Kerja sama ini membantu pemerintah menjaga ketersediaan bahan pokok dan barang penting bagi masyarakat. Selain itu, pemerintah ingin memastikan distribusi berjalan lancar selama periode Hari Besar Keagamaan Nasional.
Dalam kegiatan tersebut, Bupati Monadi dan Wakil Bupati Murison meninjau langsung aktivitas perdagangan di Pasar Tradisional Siulak. Mereka juga berdialog dengan pedagang dan warga yang berbelanja.
Harga Beberapa Komoditas Naik
Hasil pemantauan menunjukkan beberapa komoditas mengalami kenaikan harga. Harga daging sapi saat ini berada di kisaran Rp150 ribu per kilogram.
Harga cabai juga naik menjadi Rp45 ribu per kilogram. Sebelumnya, cabai dijual sekitar Rp35 ribu per kilogram.
Kenaikan harga juga terjadi pada bawang. Saat ini pedagang menjual bawang sekitar Rp22 ribu per kilogram. Sebelumnya harga komoditas ini berada di kisaran Rp20 ribu per kilogram.

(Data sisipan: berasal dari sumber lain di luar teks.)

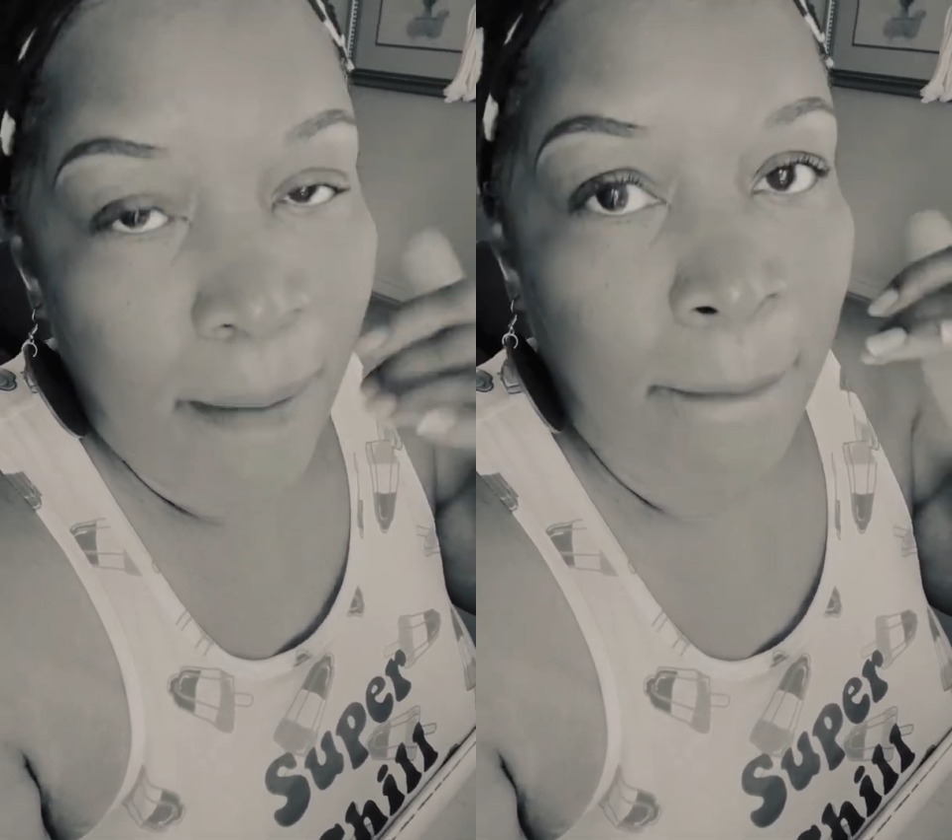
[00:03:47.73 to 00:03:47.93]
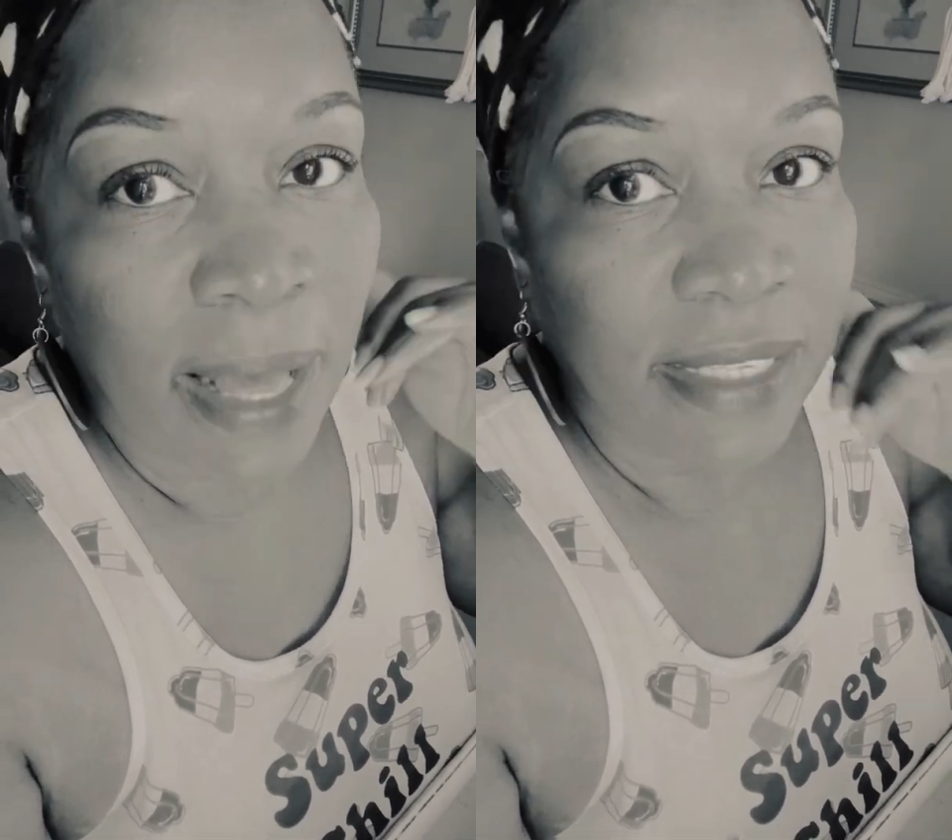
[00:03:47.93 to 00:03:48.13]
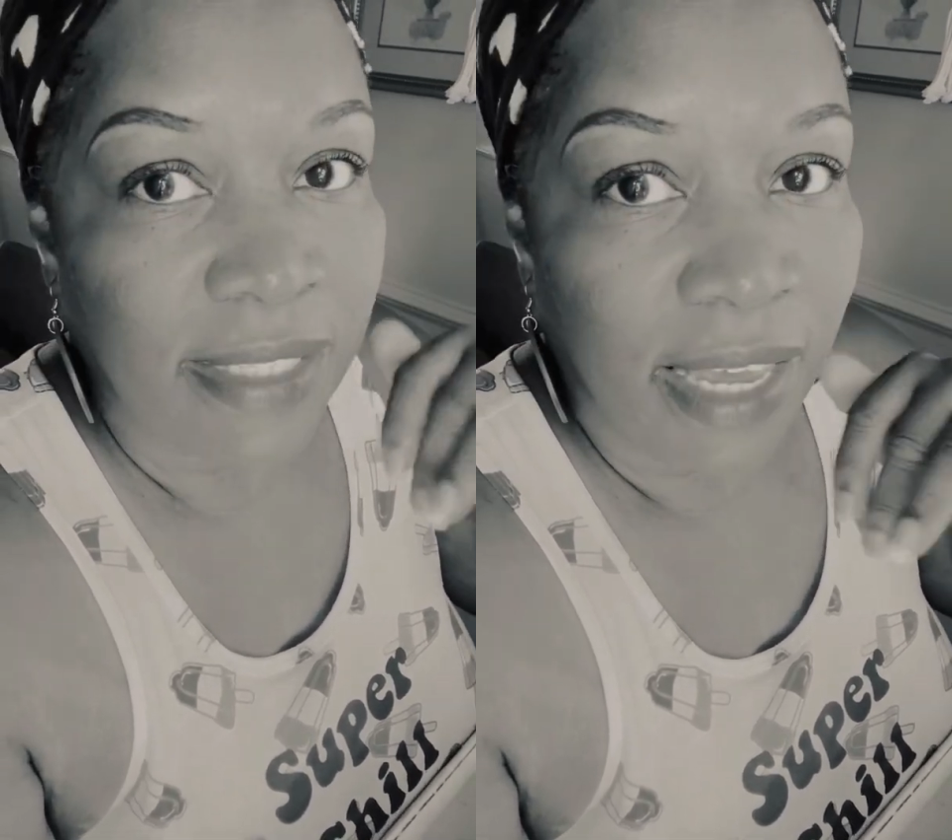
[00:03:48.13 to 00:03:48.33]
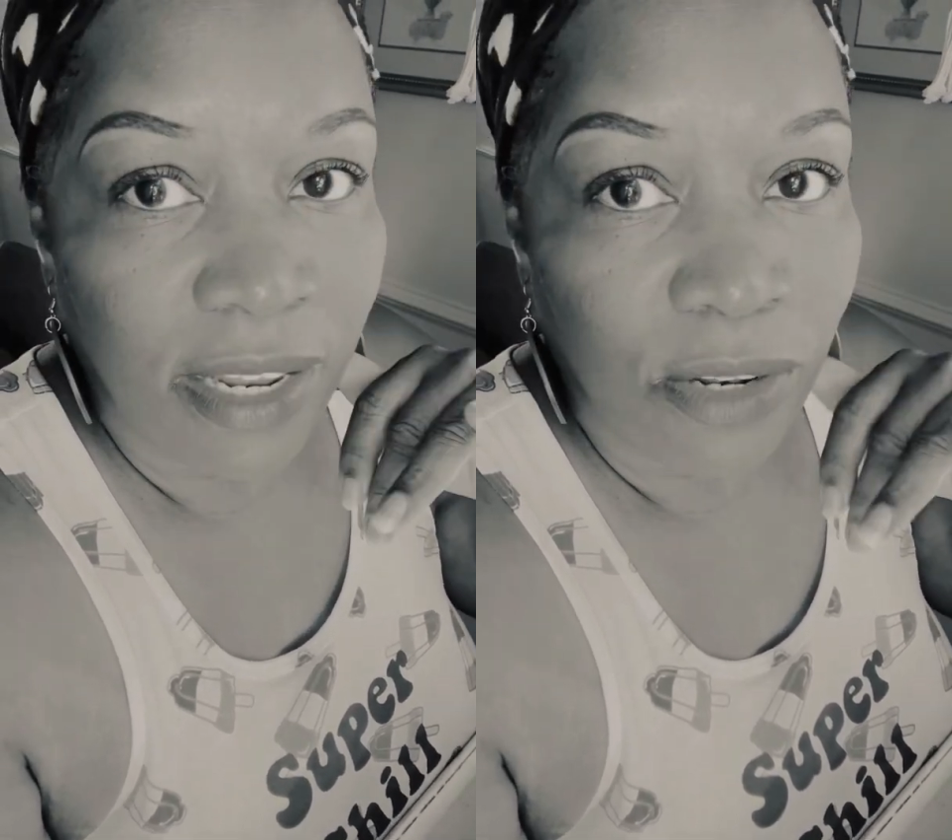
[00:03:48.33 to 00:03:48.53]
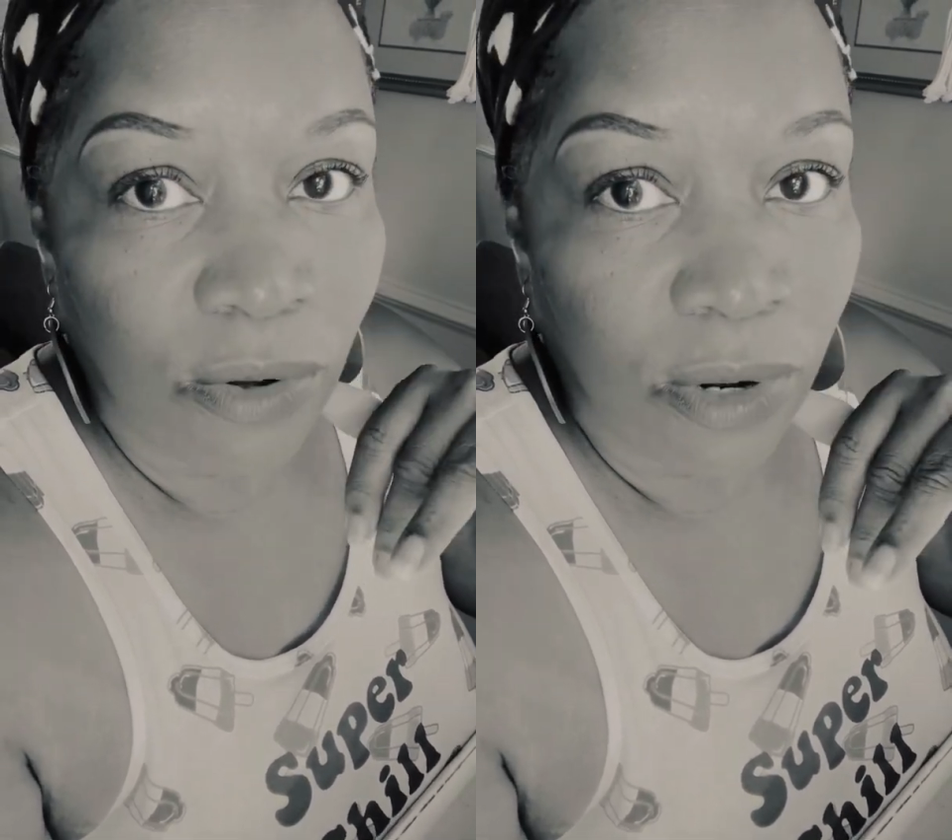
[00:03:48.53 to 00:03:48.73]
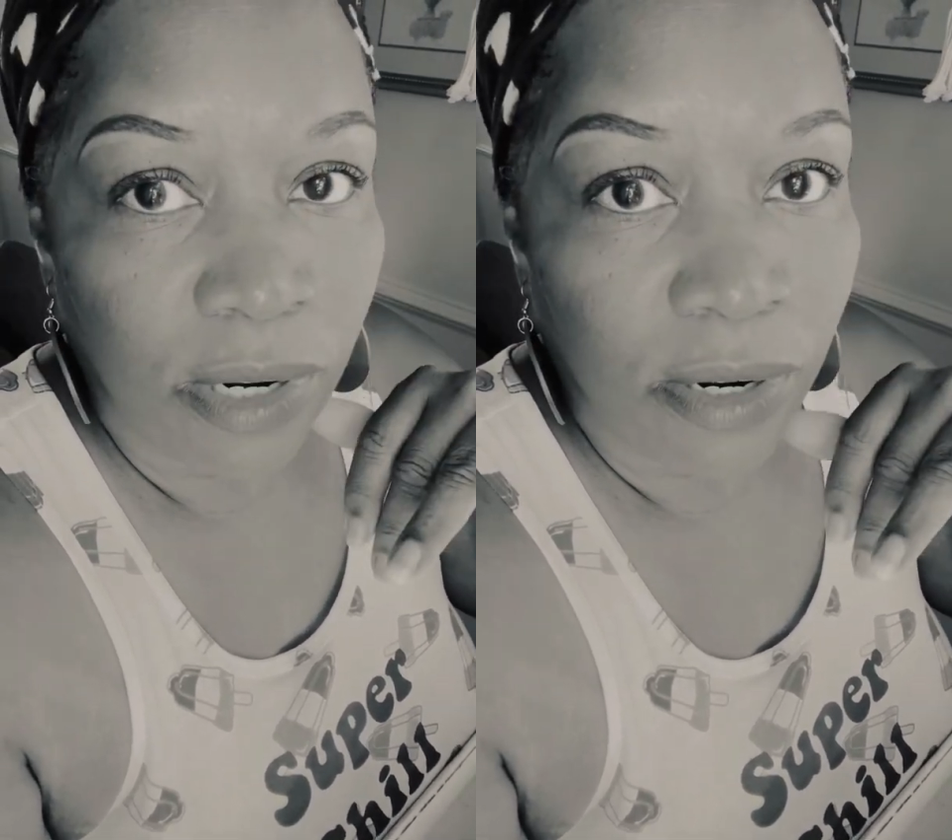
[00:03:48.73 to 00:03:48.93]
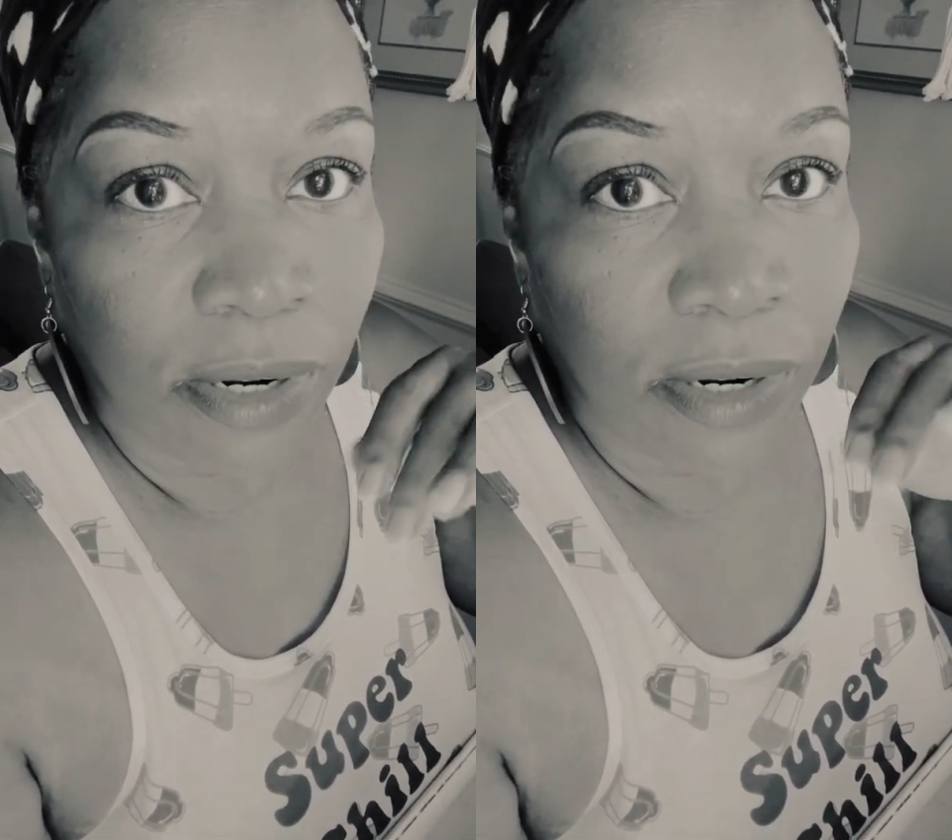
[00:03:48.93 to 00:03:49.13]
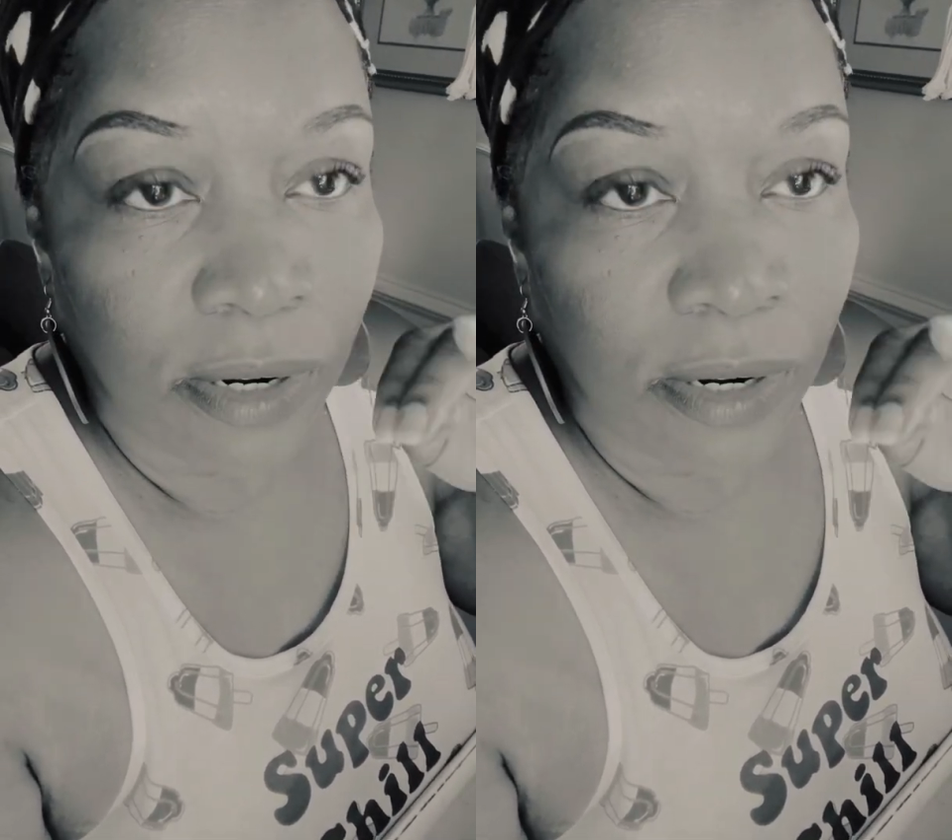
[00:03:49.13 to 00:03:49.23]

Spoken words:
My second daughter,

Selain itu, harga ayam potong mencapai Rp48 ribu per kilogram. Sebelumnya harga ayam berkisar antara Rp38 ribu hingga Rp45 ribu per kilogram.
Minyak Goreng dan LPG Bersubsidi
Pemerintah juga menyediakan minyak goreng bersubsidi Minyak Kita dengan harga Rp15.500 per liter. Program ini membantu masyarakat mendapatkan kebutuhan dapur dengan harga lebih terjangkau.

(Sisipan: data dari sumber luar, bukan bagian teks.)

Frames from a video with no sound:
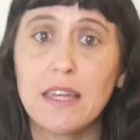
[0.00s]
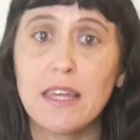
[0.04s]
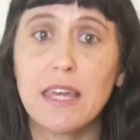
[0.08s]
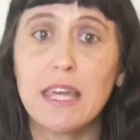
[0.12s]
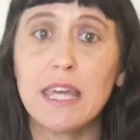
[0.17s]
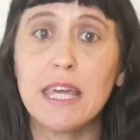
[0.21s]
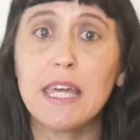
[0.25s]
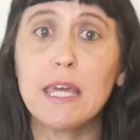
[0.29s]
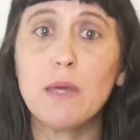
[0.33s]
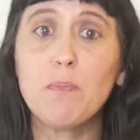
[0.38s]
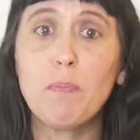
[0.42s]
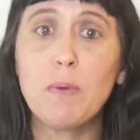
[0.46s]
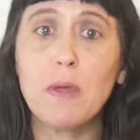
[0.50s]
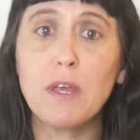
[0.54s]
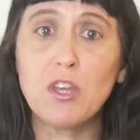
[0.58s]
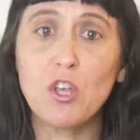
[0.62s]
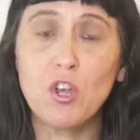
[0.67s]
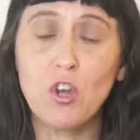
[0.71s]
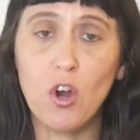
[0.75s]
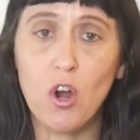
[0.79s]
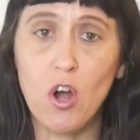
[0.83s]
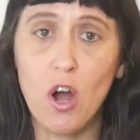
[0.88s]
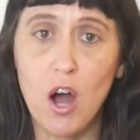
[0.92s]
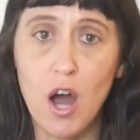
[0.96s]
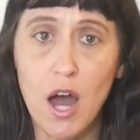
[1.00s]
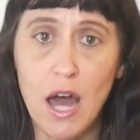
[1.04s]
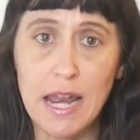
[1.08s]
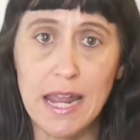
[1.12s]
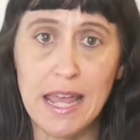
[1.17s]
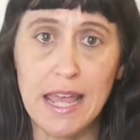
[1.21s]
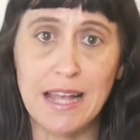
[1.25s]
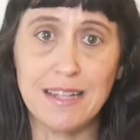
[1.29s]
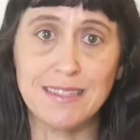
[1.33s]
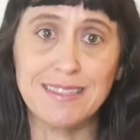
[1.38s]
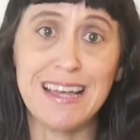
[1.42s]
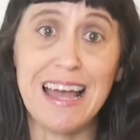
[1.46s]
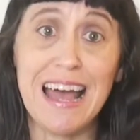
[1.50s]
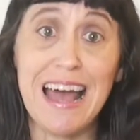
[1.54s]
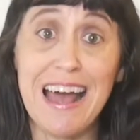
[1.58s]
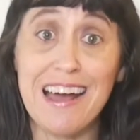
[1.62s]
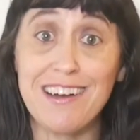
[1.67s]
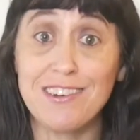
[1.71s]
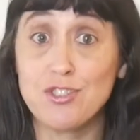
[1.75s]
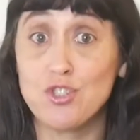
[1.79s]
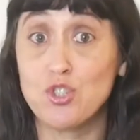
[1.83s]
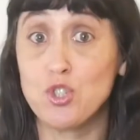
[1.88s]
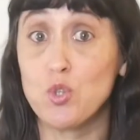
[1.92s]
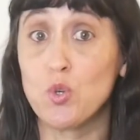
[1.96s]
keeping your audience
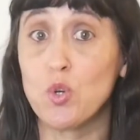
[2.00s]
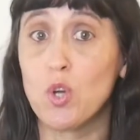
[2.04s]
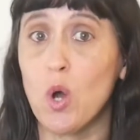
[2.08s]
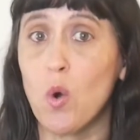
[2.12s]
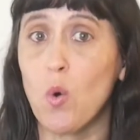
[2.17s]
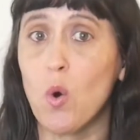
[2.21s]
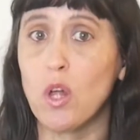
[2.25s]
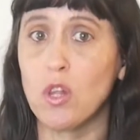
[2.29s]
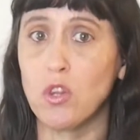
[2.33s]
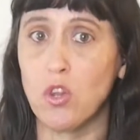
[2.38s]
as you go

Selain minyak goreng, pemerintah menyalurkan gas LPG bersubsidi kepada masyarakat. Warga dapat membeli LPG dengan harga Rp20 ribu per tabung.
Dalam kegiatan ini, pemerintah menyalurkan sekitar 560 tabung LPG atau setara satu truk distribusi.

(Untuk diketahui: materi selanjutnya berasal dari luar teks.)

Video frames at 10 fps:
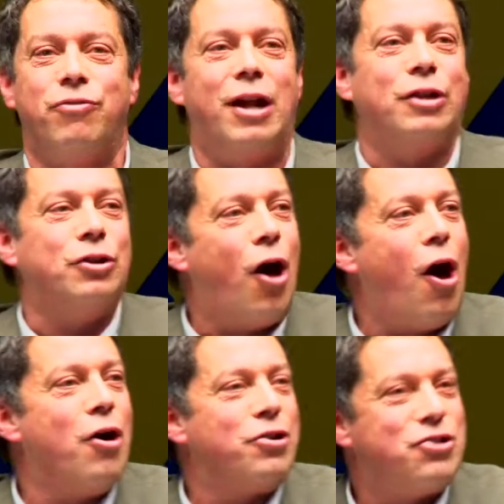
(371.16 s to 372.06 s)
is a very
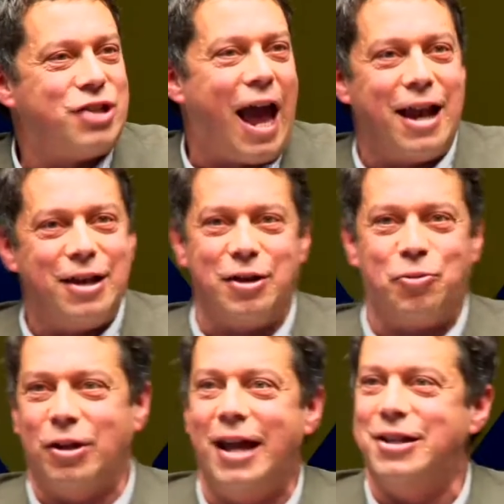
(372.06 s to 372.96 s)

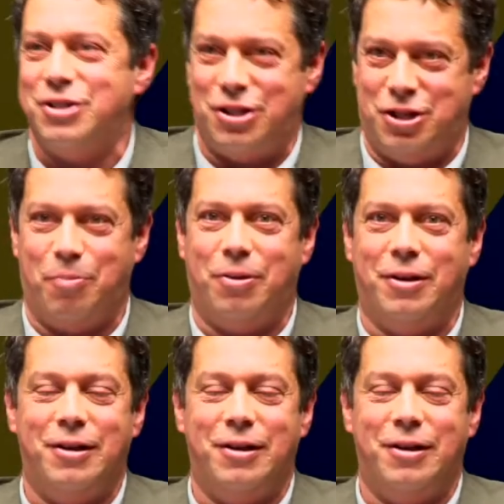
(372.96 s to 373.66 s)
long-standing relationship.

Operasi Pasar Sudah Digelar di Tujuh Kecamatan
Pemerintah Kabupaten Kerinci telah menggelar operasi pasar secara bertahap di beberapa wilayah. Hingga saat ini, pemerintah sudah melaksanakan kegiatan tersebut di tujuh kecamatan.
Pasar Tradisional Siulak menjadi lokasi operasi pasar yang ketujuh.
Pemerintah berharap kegiatan ini mampu menjaga kestabilan harga bahan pokok. Dengan begitu, masyarakat dapat menyambut Hari Raya Idul Fitri dengan lebih tenang dan kebutuhan pokok tetap terpenuhi.